Monday, March 31, 2008

Fed should reverse some of its strategies


Ronald McKinnon believes:
Illiquid financial institutions cannot effectively bid for funds by putting up suspect private bonds or loans as collateral. Unsurprisingly, there is a "flight to quality" that increases the private domestic demand for Treasuries. But this is happening at a time when the flight from the dollar in the foreign exchanges has greatly reduced their supply.

This increased demand coupled with a fall in supply helps explains why, in the midst of a U.S. credit squeeze with higher interest rates on private financial instruments, nominal interest rates on U.S. Treasury bonds have fallen to surprisingly low levels. Despite substantial ongoing U.S. price inflation of 4.3% in the consumer price index and 6.4% in the producer price index, Treasury yields are less than 1% on a three-month bill, 1.32% on a two-year note, and 3.5% on the benchmark 10-year bonds. There are even reports of effectively negative nominal yields on certain very short-term Treasurys. The real yield on Treasury Inflation Protected Securities has turned negative.

The Fed responds to the credit crunch by cutting interest rates, which would be the seemingly correct textbook strategy if the economy were closed and the foreign exchanges could be ignored. But the economy is open, and capital flies out of the country.

The best solution to the current crisis is to stop the flight from the dollar.
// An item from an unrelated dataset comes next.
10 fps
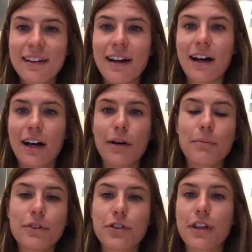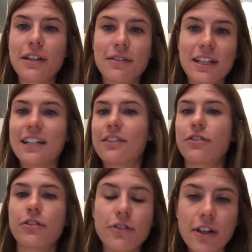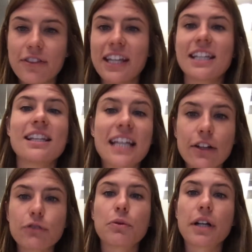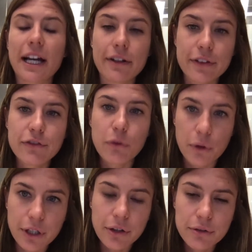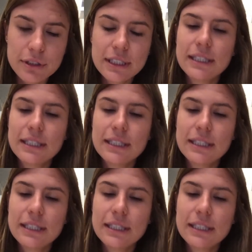so that it's not taking the guesswork out of it for you.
This would be beneficial beyond relieving the drain of Treasurys and relaxing the crunch in American credit markets. Letting the dollar depreciate without any convincing action to secure its long-term value against other major currencies undermines confidence in the dollar's long-term purchasing power. It also lets the inflation genie out of the bottle, and makes a return to 1970s-style stagflation look imminent.
I disagree with his recommendation to manipulate USD exchange rates with foreign governments.

But aye, cutting interest rates could be hurting more then helping.